Re: [PATCH 0/4] Report rejections over HTTP when the remote rejects during the transfer

Jeff King <peff@xxxxxxxx> · Thu, 13 Jun 2024 05:11:34 -0400

On Wed, Jun 12, 2024 at 01:50:24PM +0200, Carlos Martín Nieto wrote:

> While investigating a difference between HTTP and SSH when rejecting a push due
> to it being too large, I noticed that rejecting a push without receiving the
> entire packfile causes git to print out the error message "pack exceeds maximum
> allowed size" but it also shows "Everything up-to-date" instead of the rejection
> of every ref update like the server has specified.
> 
> This is the result of two issues in git, of which I aim to fix one here, namely
> 
>   1) when the server sends the response and closes the connection, remote-curl
>   sees that as an error and stops processing the send-pack output, combined with
> 
>   2) git does not remember what it asked the remote helper to push so it cannot
>   distinguish whether an empty report means "I had an error and did nothing" or
>   "everything was up to date and I didn't have to do anything".
> 
> The latter issue is more complex so here I'm concentrating on the former, which
> has a simple solution but a complex test. The solution is to read in to the end
> of what send-pack is telling us (it's creating the whole packfile that we're
> throwing away anyway) so we can report back to the user.

Hmm. I think the second one is much more important, though. If the
remote helper dies unexpectedly for any reason, shouldn't the parent
git-push realize this and propagate the error? It sounds like you are
fixing one _specific_ case where the remote helper dies so that we don't
run into the problem caused by (2).

But if we fixed (2), then (1) would not be nearly as important anymore
(if at all). But I think there is a little more going on with this
specific case...

> The testing however proved a bit complicated as this bug requires the server to
> cut off the connection while git is uploading the packfile. The existing HTTP
> tests use CGI and as far as I've been able to test, httpd buffers too much for
> us to be able to replicate the situation.

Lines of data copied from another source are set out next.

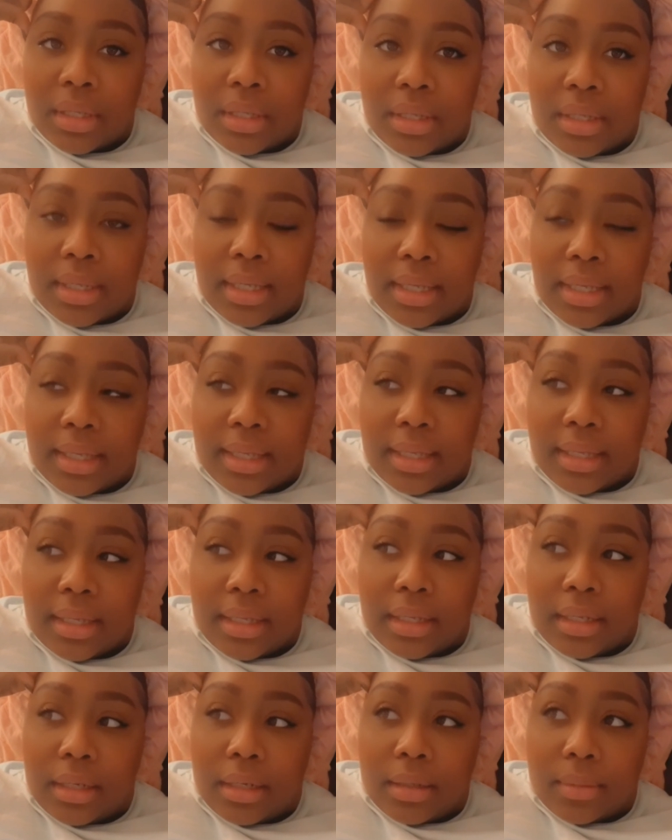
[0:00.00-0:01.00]

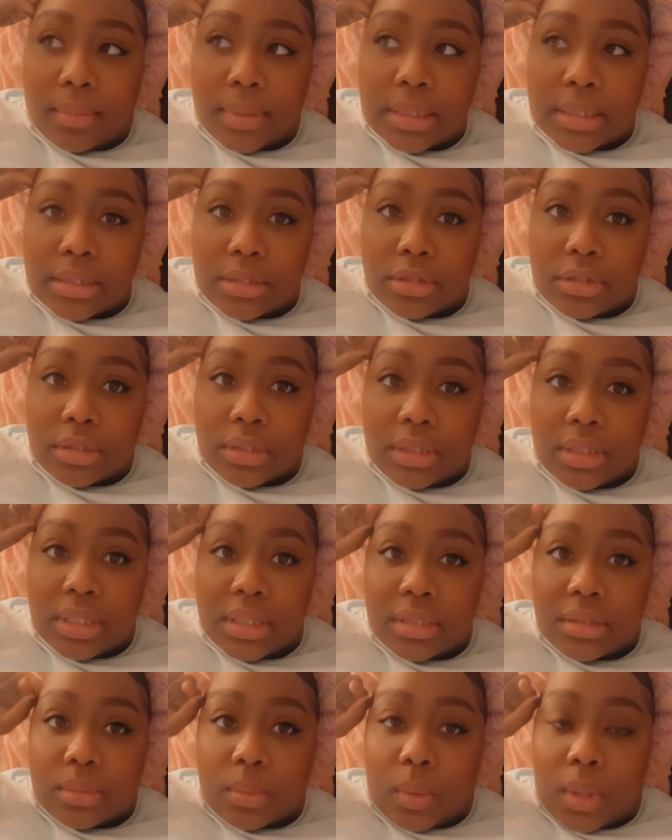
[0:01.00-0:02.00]
and I'm about to drink
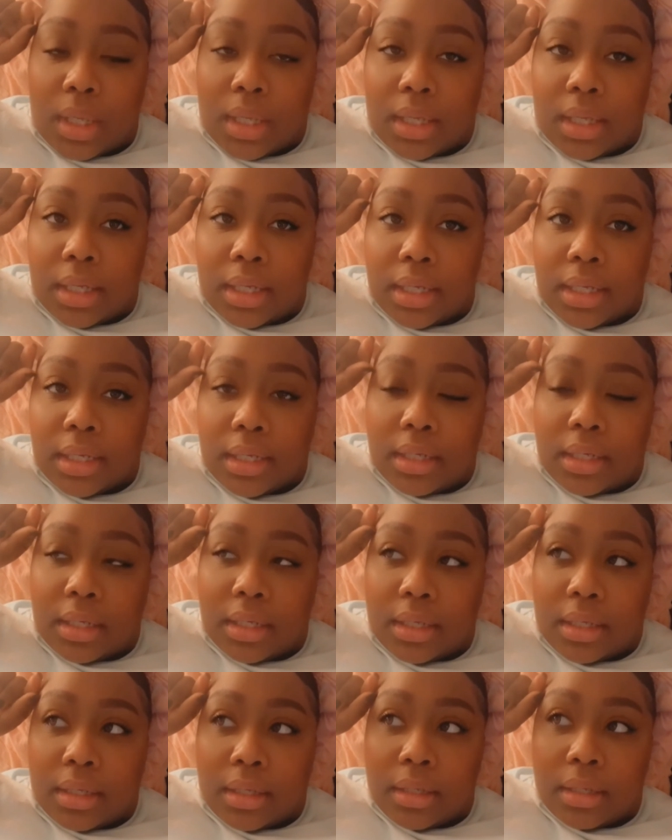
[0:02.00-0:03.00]
this wine
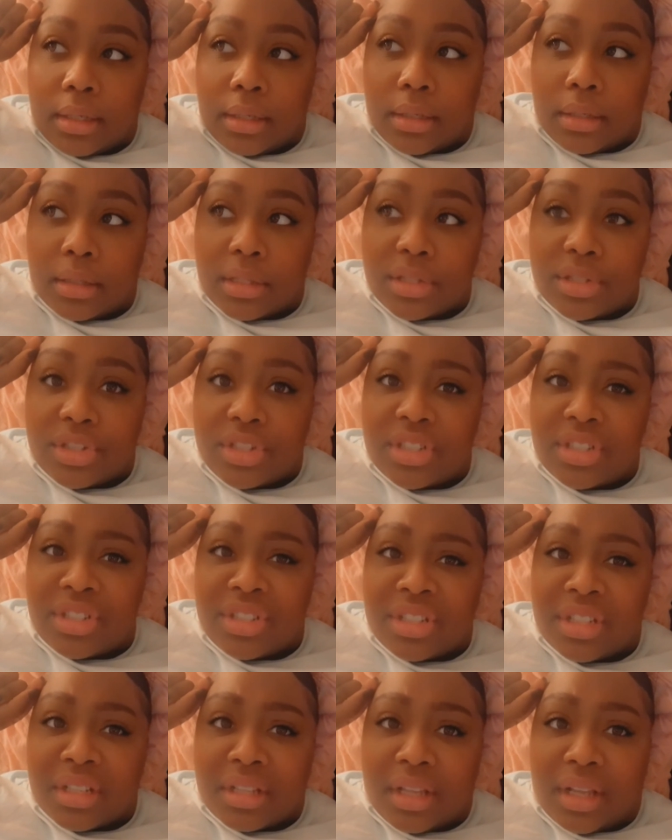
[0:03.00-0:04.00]
and just
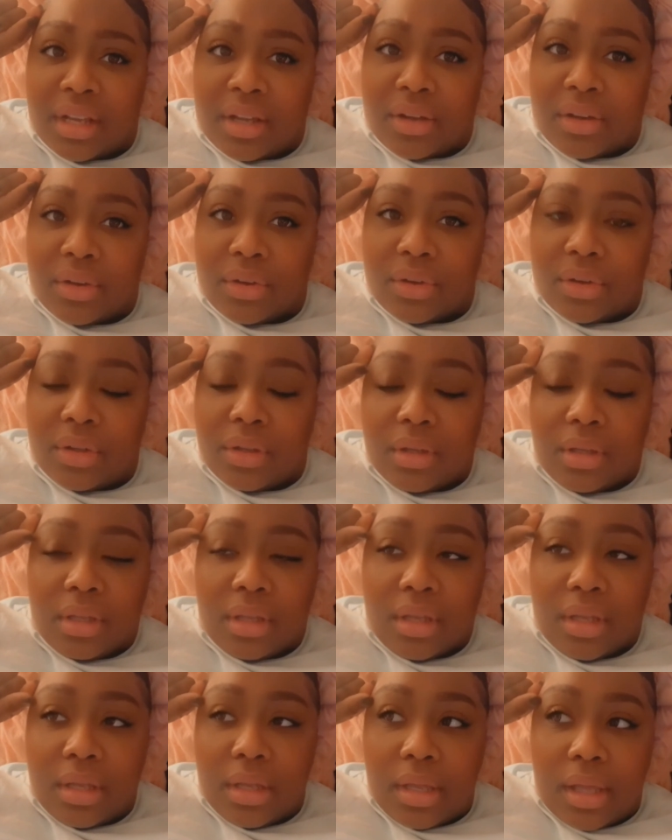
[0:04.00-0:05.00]
chill out.
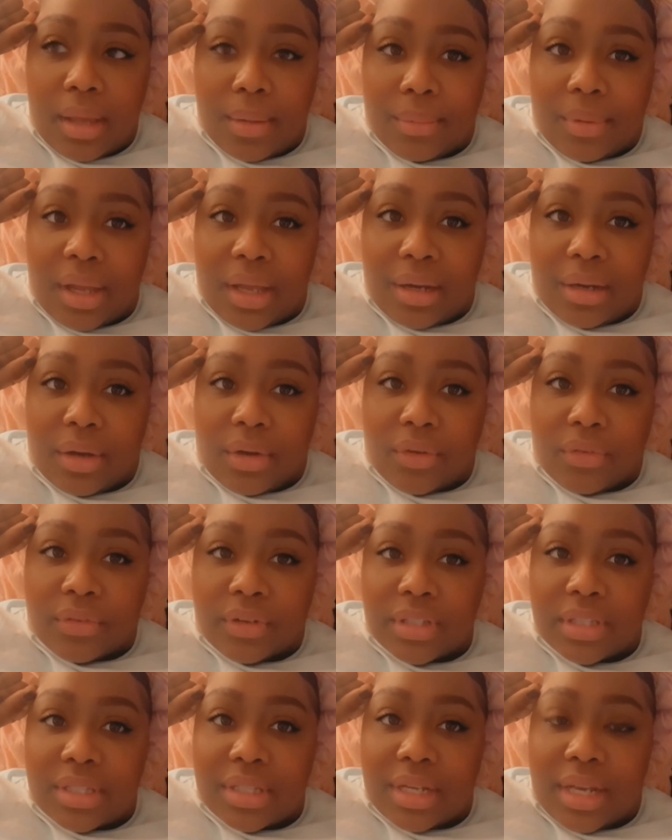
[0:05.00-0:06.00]
I'm kind of over
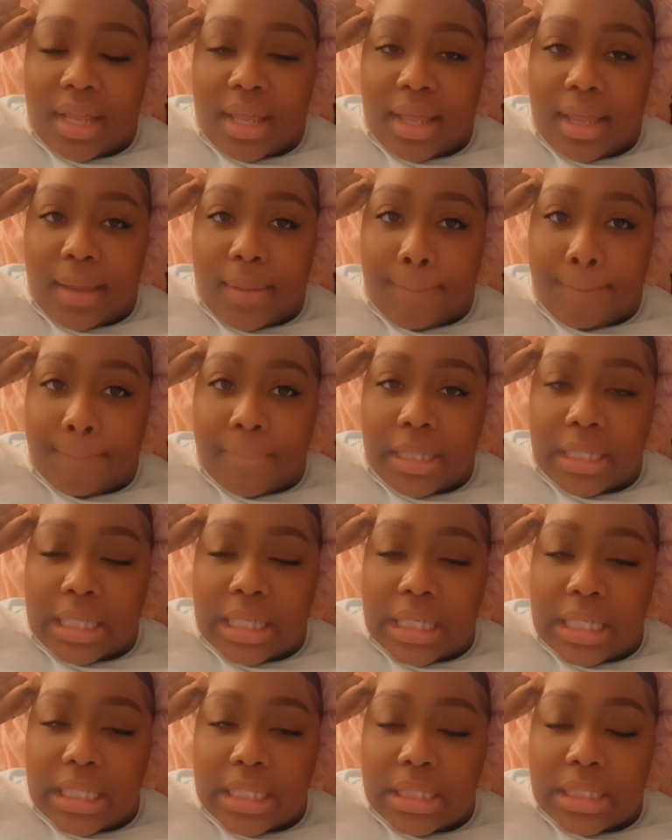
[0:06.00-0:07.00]
today,
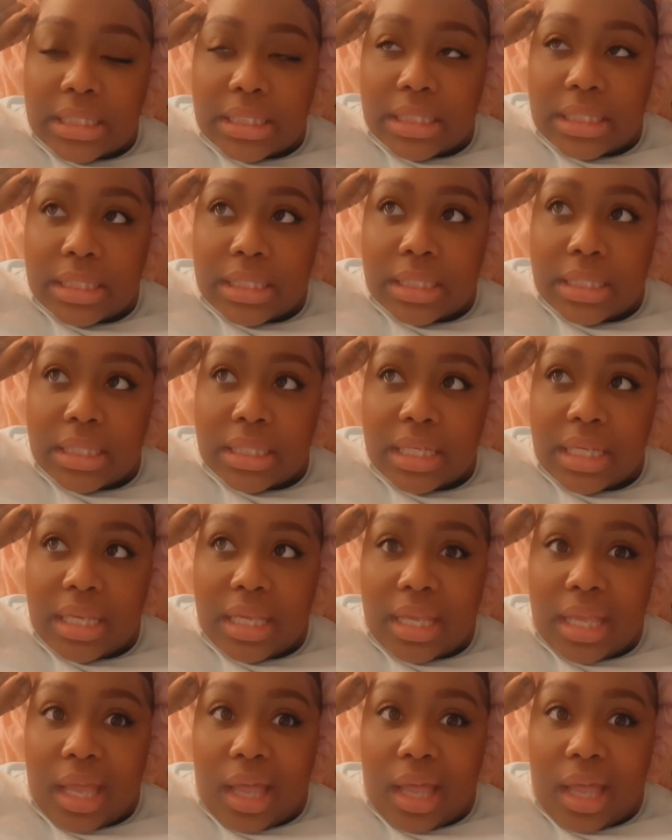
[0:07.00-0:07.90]
but yeah,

It is not buffering that gets in your way, but rather that Apache will
actually drain the remainder of the request (throwing away the extra
bytes) if the CGI dies. You can see this by running your test against
apache and strace-ing the apache process. It is in a read/write loop
streaming the packfile from network to the CGI's stdin, it hits EPIPE on
the write(), and then it switches to just read().

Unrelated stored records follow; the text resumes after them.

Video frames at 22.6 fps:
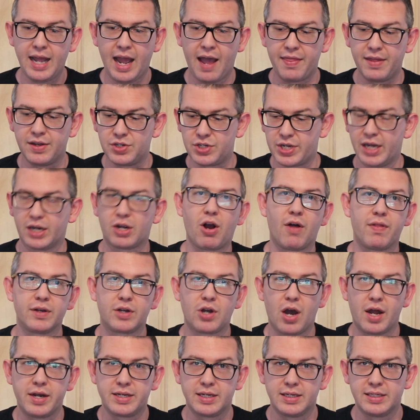and then check all the
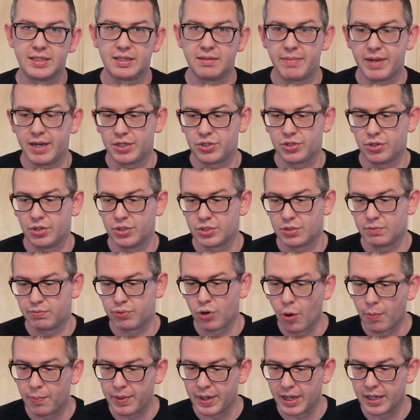content to make sure it's
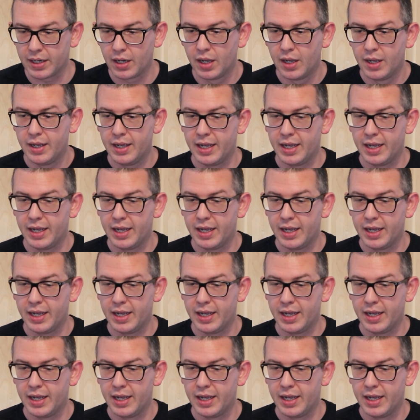appropriate.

Which makes sense, because you can't send back the HTTP 200 response
until you've read the whole request. RFC 7230 does make an exception for
error responses:

  A client sending a message body SHOULD monitor the network connection
  for an error response while it is transmitting the request.  If the
  client sees a response that indicates the server does not wish to
  receive the message body and is closing the connection, the client
  SHOULD immediately cease transmitting the body and close its side of
  the connection.

That's just a "SHOULD" but I think curl does this properly. In the case
of GitHub's servers, a fatal condition from index-pack seems to trigger
an HTTP 500. So that is OK by the standard above, but it does mean we
lose the opportunity to provide any error report at the Git protocol
level. And so you end up with output like:

  error: RPC failed; HTTP 500 curl 22 The requested URL returned error: 500
  send-pack: unexpected disconnect while reading sideband packet
  fatal: the remote end hung up unexpectedly

whereas the same push over ssh produces[1]:

  remote: fatal: non-blob object size limit exceeded (commit ddc6d4e7091229184537d078666afb241ea8ef62 is 104857798 bytes)
  error: remote unpack failed: index-pack failed
  To github.com:peff/test.git
   ! [remote rejected] main -> main (failed)
  error: failed to push some refs to 'github.com:peff/test.git'

And even if we teach the remote helper to soak up the whole pack, we're
still going to see the same useless output. So I would argue that the
first fix here needs to be at the server level. It should be soaking up
all of the request bytes if possible so that we can write back an HTTP
200 with the appropriate error report.

Of course it's kind of lame that we don't cut off the client and let it
keep sending useless bytes (though really it is not any different than
fsck errors, which we queue after reading the whole input).

It might be possible to send an application/x-git-receive-pack-result as
the body of the 500 response. And then we could teach the client side to
notice and handle that better. We could possibly even use a different
code (413 Payload Too Large?), and I suspect existing clients would
behave sensibly (and new ones could give a better message). We _might_
even be able to get away with a "200" response here, though even if curl
is OK with it, I think we are stretching the RFC a bit.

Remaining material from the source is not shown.